Information Retrieval---Search Engines in the Web

This is a graduate level course on Information Retrieval with emphasis on search engines in the Web. The goal of the course is to guide the students in a journey---a journey aimed at the design, implementation, and testing of a Web search engine. This search engine should be able to receive and answer queries posed in the domain of the Brazilian Web.

While the design and conception of the various modules that compose the engine---crawler, indexer, and query processor---will be discussed in class, the students will be responsible for implementing them in C++ and validating their implementations during the course. Additionally, the students will explore techniques of machine learning to improve the ranking of the results. Evaluation will consist of three implementation assignments (crawler, indexer, and query processor) and two exams.

This is a rigorous and intensive course with a non-trivial load of theoretical material and practical tasks in the form of coding in C++. At the end of the course, the students should gain a technical understanding of how a search engine works and the challenges at the frontier of the technology---they should understand why search is hard.

Required Textbook

Ricardo Baeza-Yates & Berthier Ribeiro-Neto. Modern Information Retrieval. Pearson, 2011, 2nd Edition.
Slides can be found here.

Other Useful References

1. Ian Witten, Alistair Moffat, Timothy Bell. Managing Gigabytes. Morgan Kauffman, 1999, 2nd Edition.
2. Christopher Manning, Prabakhar Raghavan, Hinrich Schutze. Introduction to Information Retrieval. Cambridge University Press, 2008.
3. Bruce Croft, Donald Metzer, Trevor Strohman. Search Engines: Information Retrieval in Practice. Pearson, 2009.
4. Charles Clarke, Gordon Cormack, Stefan Buttcher. Information Retrieval: Implementing and Evaluating Search Engines. MIT Press, 2016.
5. Gerard Salton. Introduction to Modern Information Retrieval. McGraw Hill, 1983.

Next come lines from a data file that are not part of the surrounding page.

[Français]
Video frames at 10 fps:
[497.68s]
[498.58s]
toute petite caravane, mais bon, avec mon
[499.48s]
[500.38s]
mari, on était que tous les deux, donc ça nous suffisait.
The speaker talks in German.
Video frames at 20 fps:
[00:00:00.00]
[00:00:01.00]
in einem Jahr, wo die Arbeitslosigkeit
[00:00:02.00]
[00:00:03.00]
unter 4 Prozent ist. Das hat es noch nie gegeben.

Calendar: Classes, Assignments, Tests
Mar 5 Introduction: the e-publishing era, basic architecture of a search engine (Chapter 1)
Mar 7 Crawling the Web: history, taxonomy of crawlers, architecture and implementation, scheduling of URLs (Chapter 12, slides 1-44)
Mar 12 Crawling the Web: page events, freshness, exclusion protocol, efficiency, evaluation (Chapter 12, slides 45-91)

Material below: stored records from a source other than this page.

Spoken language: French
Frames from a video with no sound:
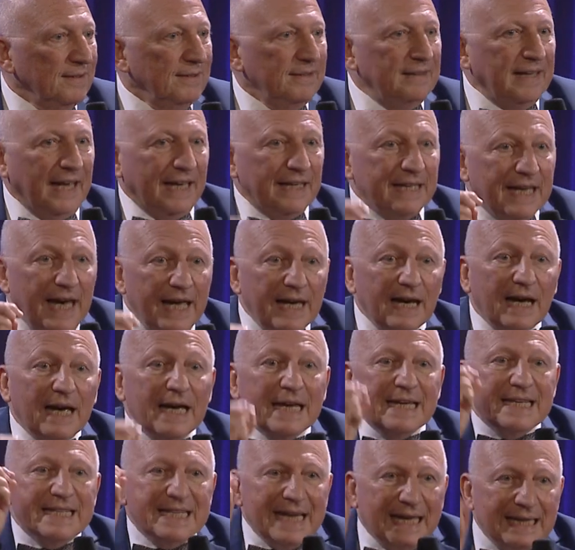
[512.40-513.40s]
Derrière,
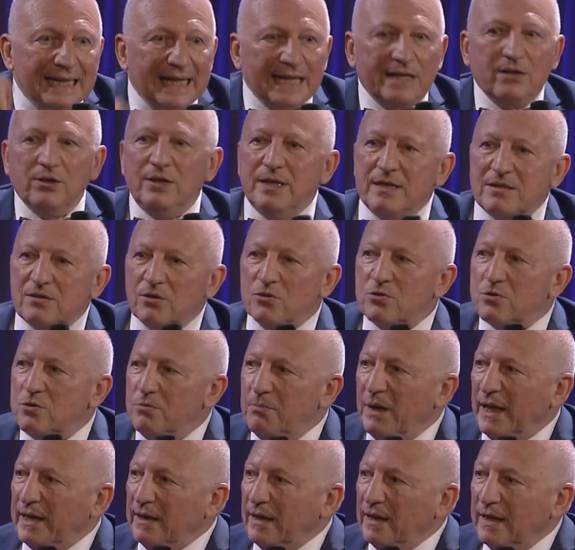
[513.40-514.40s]
il y a de la connaissance
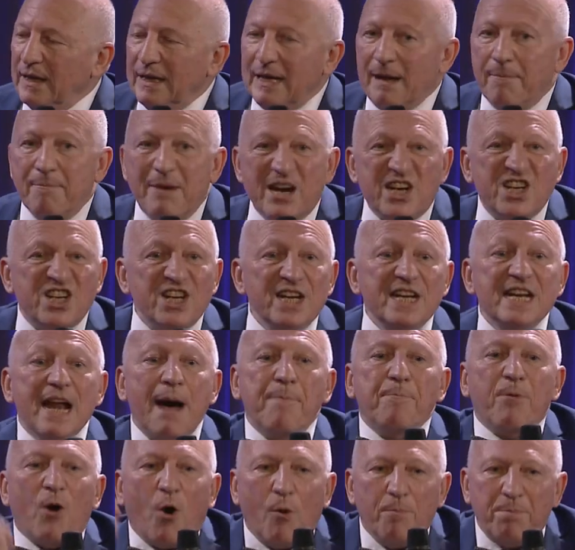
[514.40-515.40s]
humaine. La machine
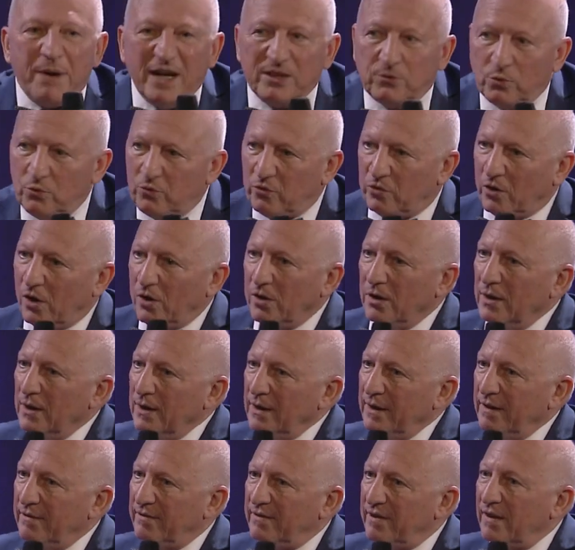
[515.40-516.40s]
n'apprend pas toute seule.
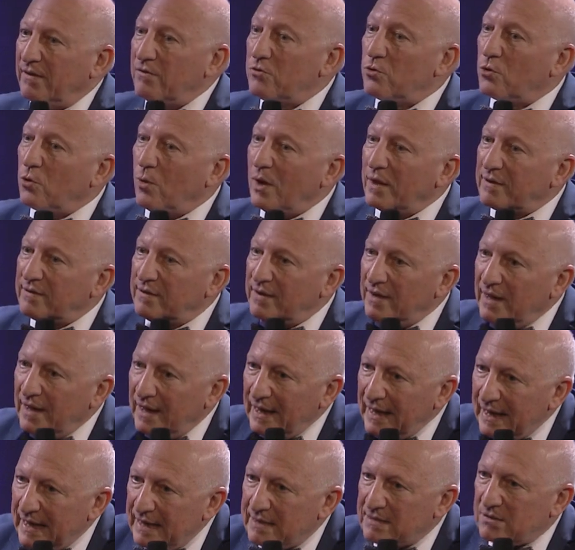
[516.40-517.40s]
Et ça, je crois que c'est
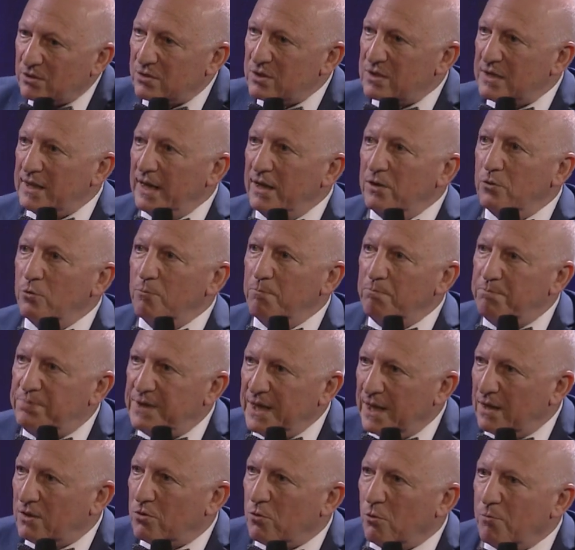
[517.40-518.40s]
essentiel de
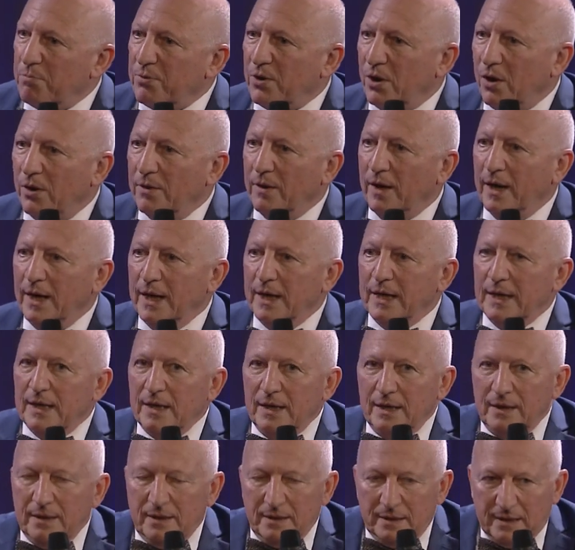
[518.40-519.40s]
bien le comprendre.
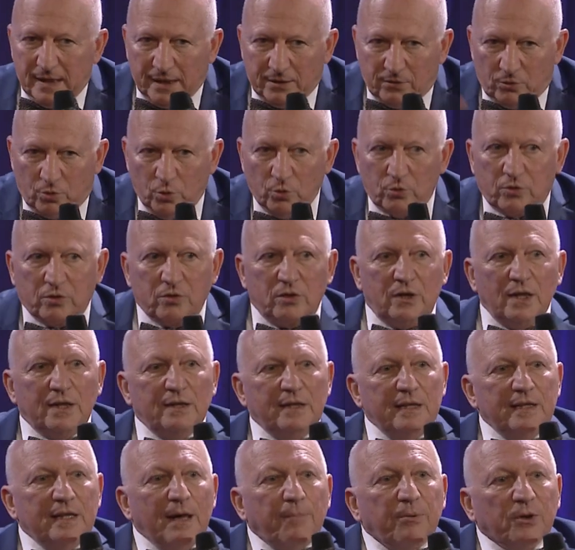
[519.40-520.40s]
Il y a d'autres
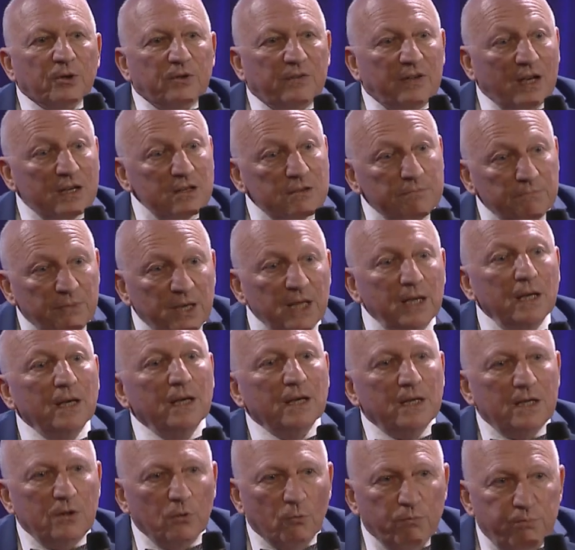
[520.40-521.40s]
techniques d'apprentissage, mais
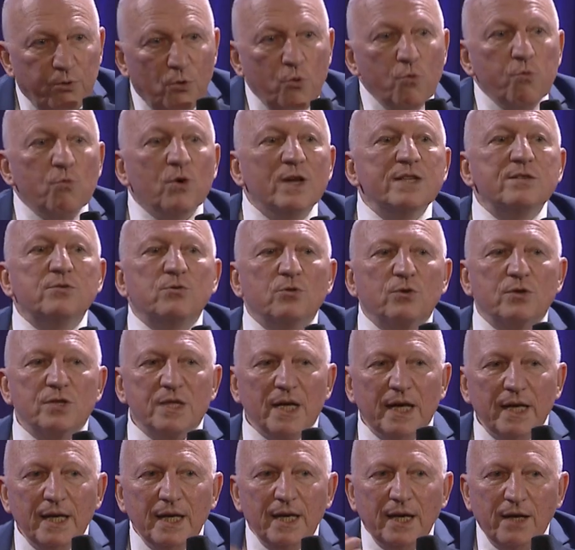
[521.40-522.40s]
qui ont beaucoup moins de
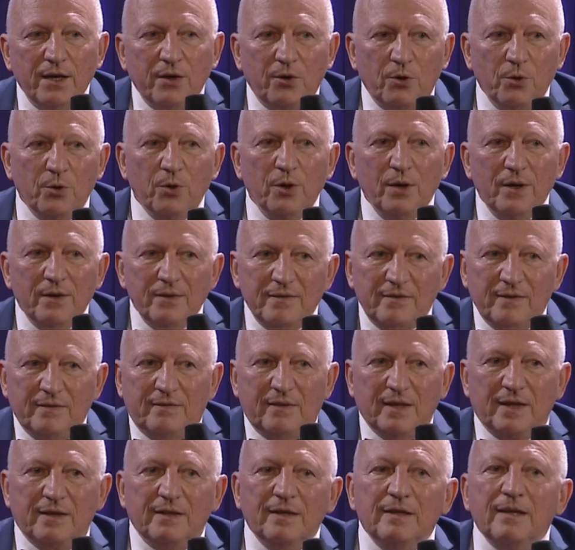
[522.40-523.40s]
succès que ces
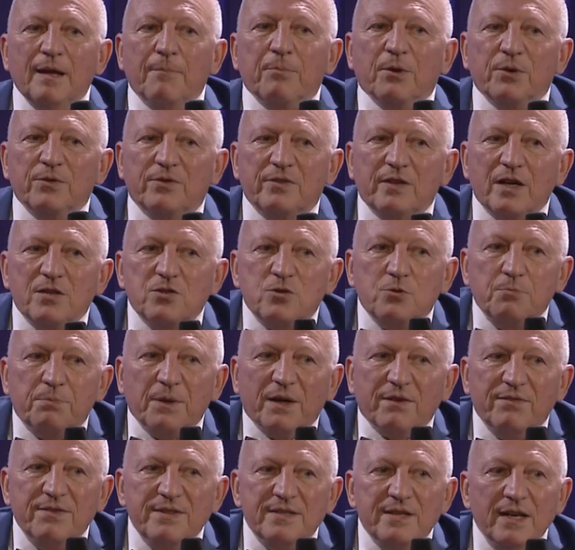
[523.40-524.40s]
techniques d'apprentissage
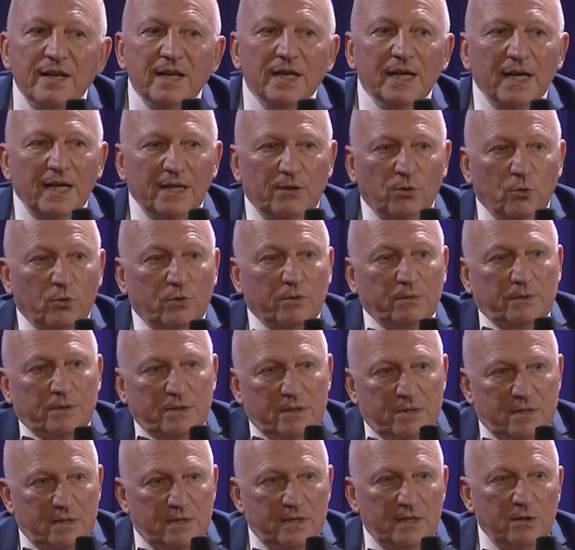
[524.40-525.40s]
supervisées. Et donc,
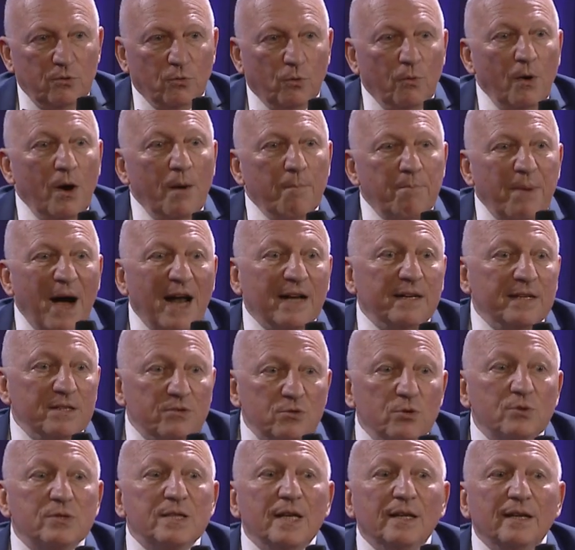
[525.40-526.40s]
si l'on parle des
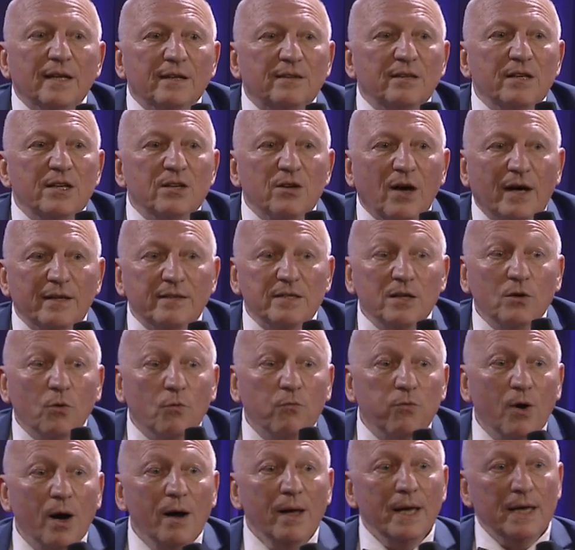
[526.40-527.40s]
succès de l'intelligence artificielle, on
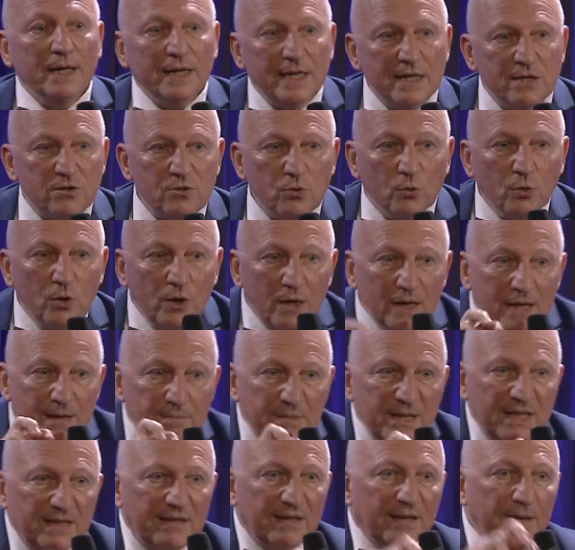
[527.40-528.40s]
voit qu'ils sont
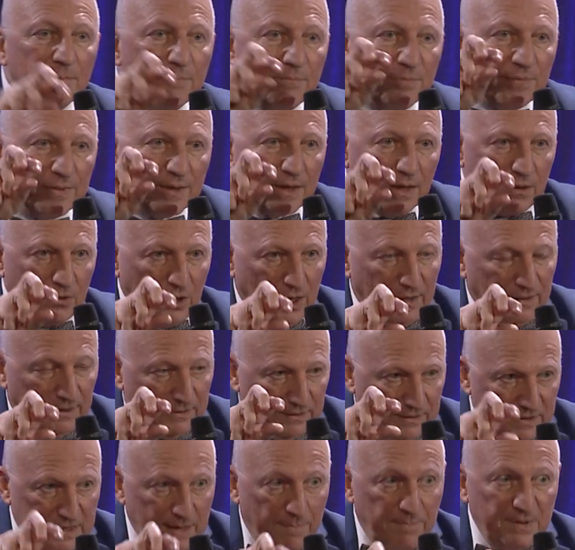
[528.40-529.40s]
limités. Alors, euh,
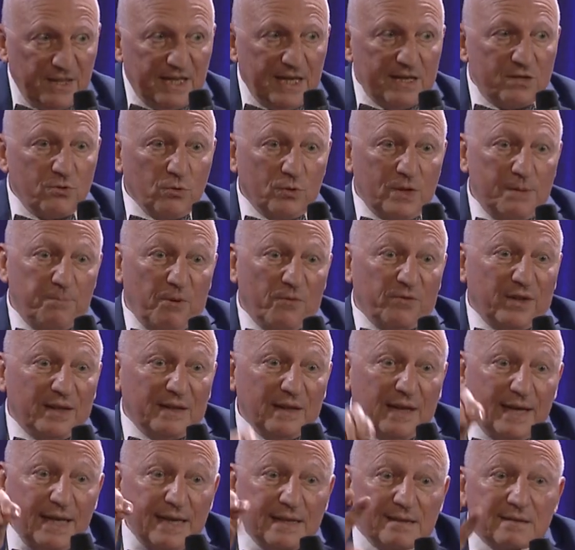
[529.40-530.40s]
des applications qui peuvent
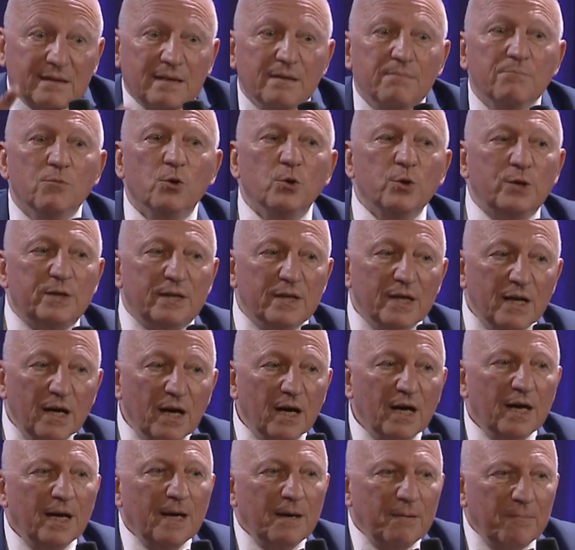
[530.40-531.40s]
être extrêmement
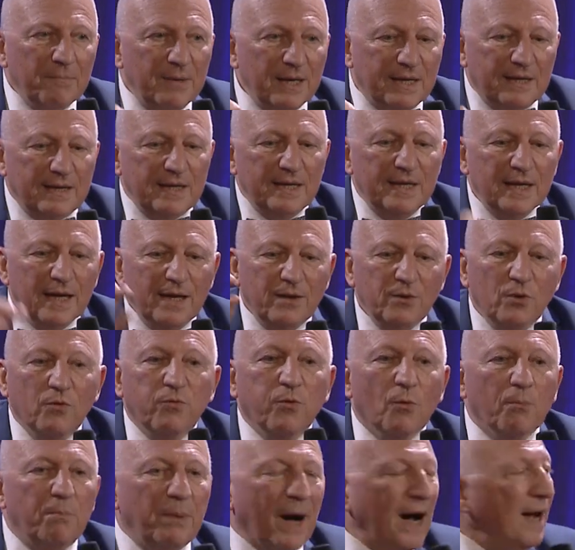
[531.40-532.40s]
utiles, mais qui ne
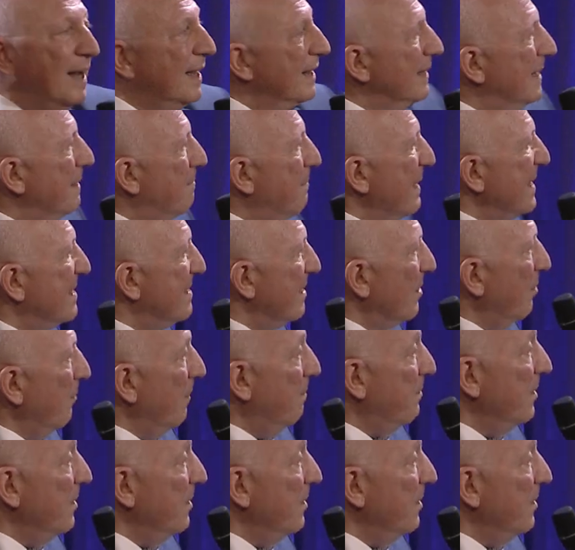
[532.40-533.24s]
vont pas dépasser l'homme. Et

Assignment 1: Implementation of a Crawler (20 points)
Due Date: Apr 8th, 23:59pm, BR time
Penalty for late delivery: 20% by Apr 15 and 40% by Apr 22
Mar 14 Modeling: basic concepts, Boolean Model, TF-IDF weights (Chapter 3, slides 1-48)
Mar 19 Modeling: document normalization, Vector Model, Link Analysis, Probabilistic Model (Chapter 3, slides 49-86 and Chapter 11, slides 70-85)
Mar 21 Modeling: Set-based Model, Generalized Vector Model, BM25 (Chapter 3, slides 89-107, 133-144, 164-176)
Mar 26 Modeling: Language models, Belief Network models (Chapter 3, slides 177-205, 219-247)
Mar 28 Indexing: basics, inverted indexes, compressed inverted indexes (slides 1-48)
Apr 2 RA assistantship for Assignment 1.
Apr 4 RA assistantship for Assignment 1.
Apr 9 Indexing: implementation of compressed inverted indexes (slides: indexing, vocabulary, compression)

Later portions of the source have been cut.